Hm. Intestinal bacteria . . .
I really don’t feel well. My stomach gurgles sickly and the weak morning light feels like it’s stabbing me in the eyeballs. Shower. It needs to happen.
 
; I head into the bathroom and reach past the faded green shower curtain to turn on the water. I strip off my dirty tank top, throw it in the already overflowing wicker basket, and consider forcing myself into the water before it’s warm in the name of shocking myself awake. Then I catch sight of myself in the mirror.
Beautiful, my ass. I look like hell. My hair is sticking out in a thousand different directions, dark circles purple the skin beneath my eyes, and my pupils are as dilated as they were the morning after I was first bitten by fairies. I lean over the sink, getting as close as I dare to my troubling reflection.

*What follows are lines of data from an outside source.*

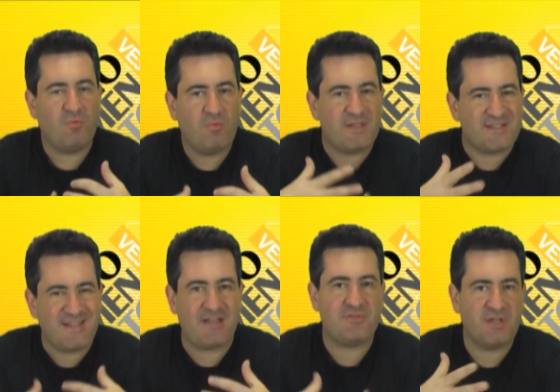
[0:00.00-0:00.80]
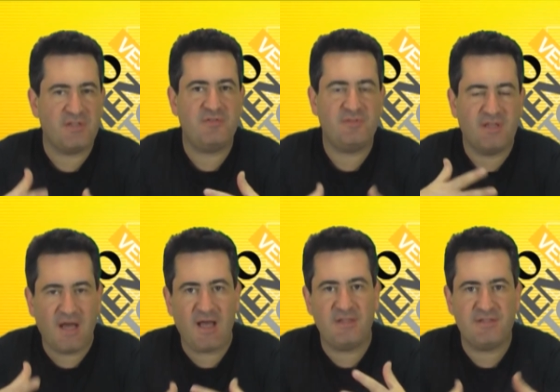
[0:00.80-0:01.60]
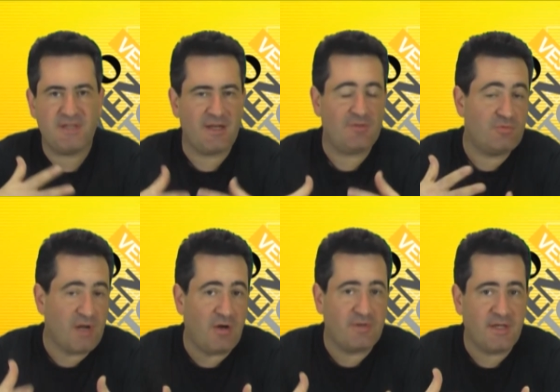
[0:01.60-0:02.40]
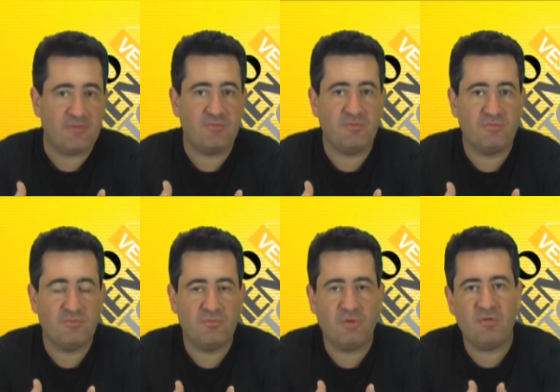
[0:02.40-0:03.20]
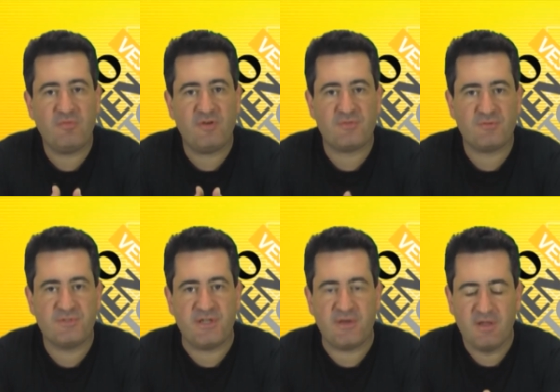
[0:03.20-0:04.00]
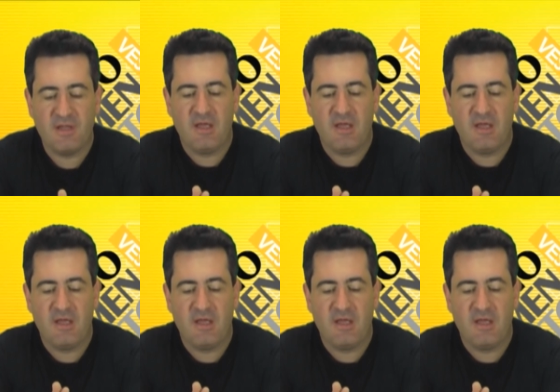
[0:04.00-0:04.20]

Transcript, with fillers: com, excesso de atividades, que é natural né, do, do, do, aluno que faz cursinho.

I look like a creepy doll with black button eyes. Good thing it was dark in my bedroom and Cane was too preoccupied to bother looking too closely or I would have been on my way to the emergency room. I’m going to have to wear my sunglasses all day or risk seriously freaking people out. I grab my toothbrush with an angry grunt and set to vigorously brushing my teeth.
Shit! Why is this happening? Am I getting sick again? Is the shot wearing off a few days early? Should I give myself another? If I do, is it going to show up on my drug test at work? Is the shot what’s making me able to control the fairies? Are the Big Man and Tucker aware that we can do this kind of thing? Can they control them, too? And where the hell is Tucker and why hasn’t he moved the goddamned Harley out of my kitchen?!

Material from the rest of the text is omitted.